## WORK TASK:
Below are some records: retype them all exactly, but not the pictures.

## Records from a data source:
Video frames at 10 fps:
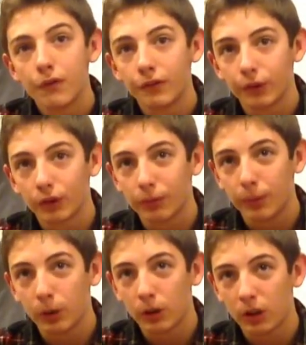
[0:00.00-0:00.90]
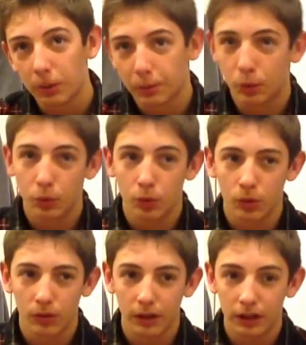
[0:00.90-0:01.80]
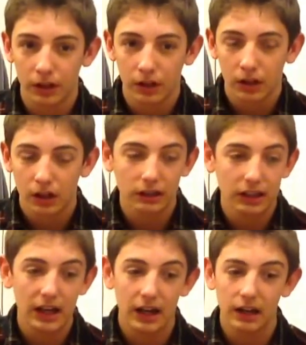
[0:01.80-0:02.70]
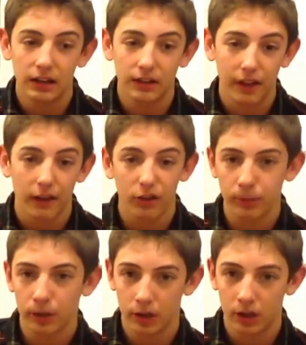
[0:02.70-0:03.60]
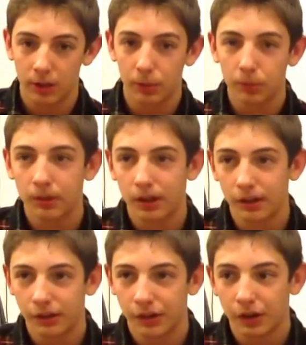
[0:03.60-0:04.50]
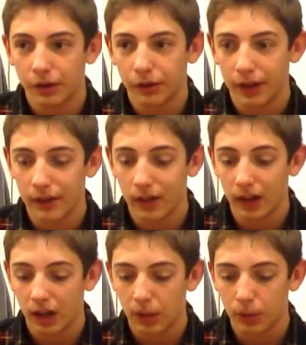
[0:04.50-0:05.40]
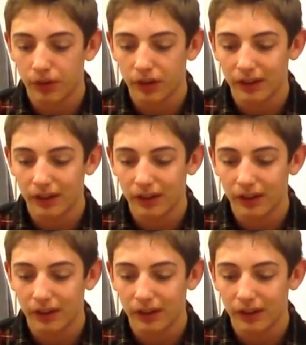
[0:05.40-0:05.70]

is their spirit animal, or, like, a cat is their spirit animal, because, you know, that's an animal that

## ANSWER SPACE:
Video frames at 10 fps:
[0:00.00-0:00.90]
[0:00.90-0:01.80]
[0:01.80-0:02.70]
[0:02.70-0:03.60]
[0:03.60-0:04.50]
[0:04.50-0:05.40]
[0:05.40-0:05.70]

is their spirit animal, or, like, a cat is their spirit animal, because, you know, that's an animal that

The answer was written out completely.